EXERCISE INSTRUCTIONS:
In this exercise, return only the lines that run from the line with "[1.80-2.70s]" to the end of the entries below, both included. Pictures are not copied.

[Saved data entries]
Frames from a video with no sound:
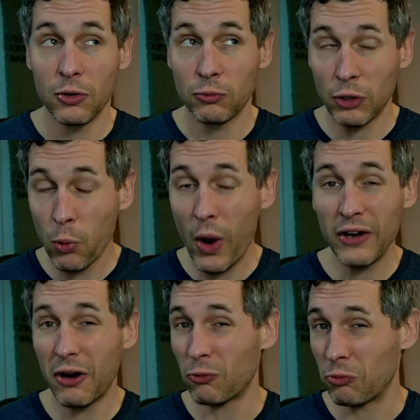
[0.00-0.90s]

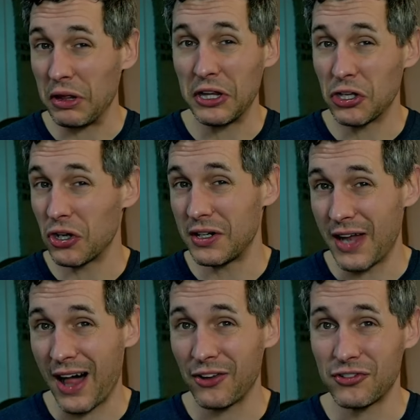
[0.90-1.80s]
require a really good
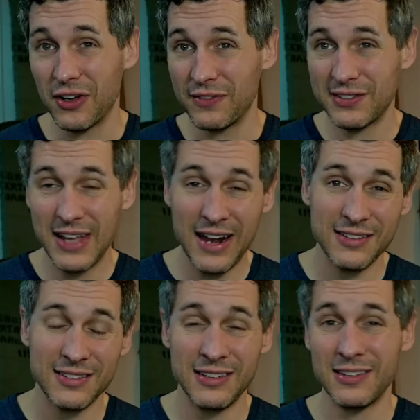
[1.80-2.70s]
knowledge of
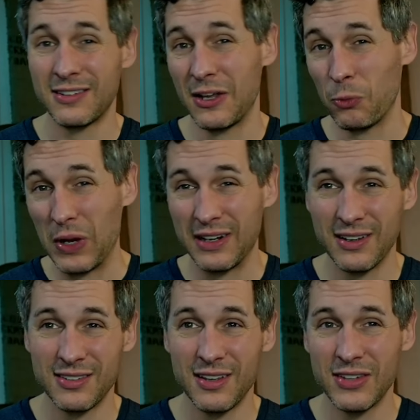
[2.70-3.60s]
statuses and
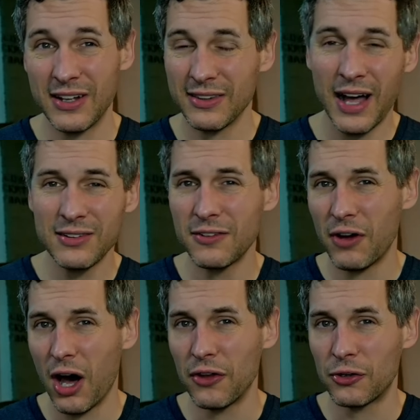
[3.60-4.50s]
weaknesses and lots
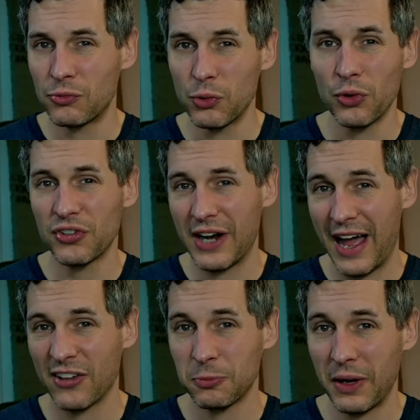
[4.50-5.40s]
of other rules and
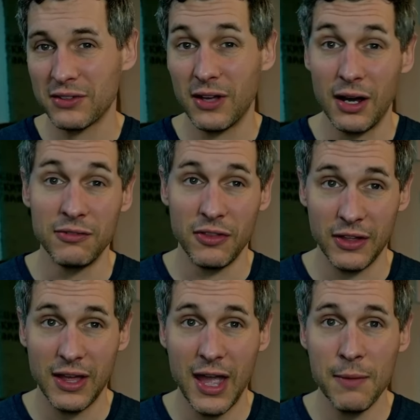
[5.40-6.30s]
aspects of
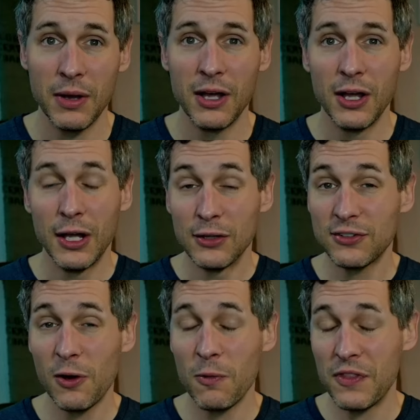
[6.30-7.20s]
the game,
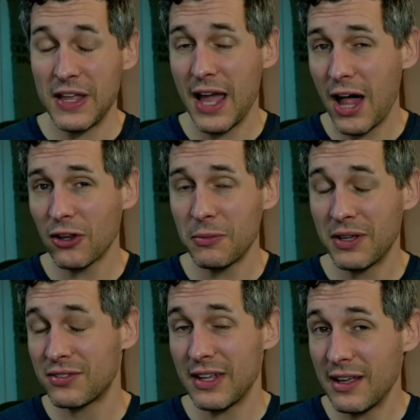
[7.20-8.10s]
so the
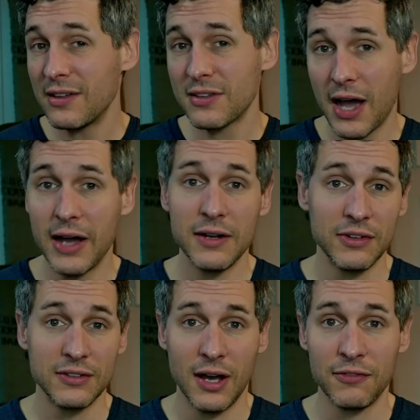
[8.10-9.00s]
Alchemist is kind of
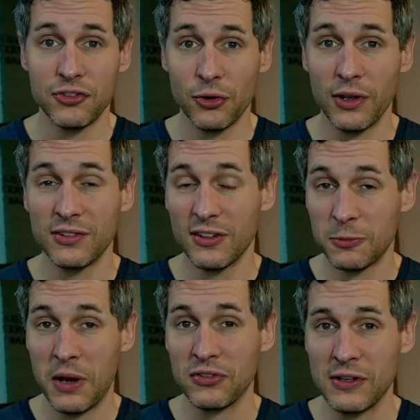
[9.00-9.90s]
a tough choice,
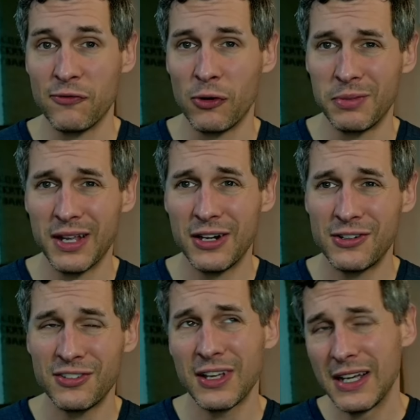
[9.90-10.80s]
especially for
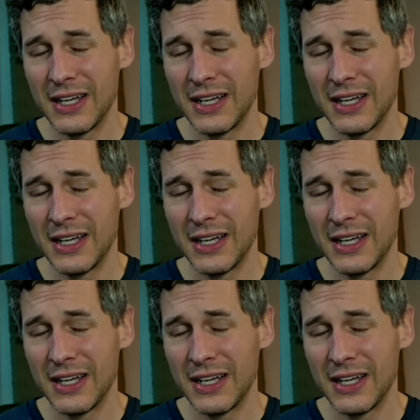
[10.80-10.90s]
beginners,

SOLUTION TO THIS PROBLEM:
[1.80-2.70s]
knowledge of
[2.70-3.60s]
statuses and
[3.60-4.50s]
weaknesses and lots
[4.50-5.40s]
of other rules and
[5.40-6.30s]
aspects of
[6.30-7.20s]
the game,
[7.20-8.10s]
so the
[8.10-9.00s]
Alchemist is kind of
[9.00-9.90s]
a tough choice,
[9.90-10.80s]
especially for
[10.80-10.90s]
beginners,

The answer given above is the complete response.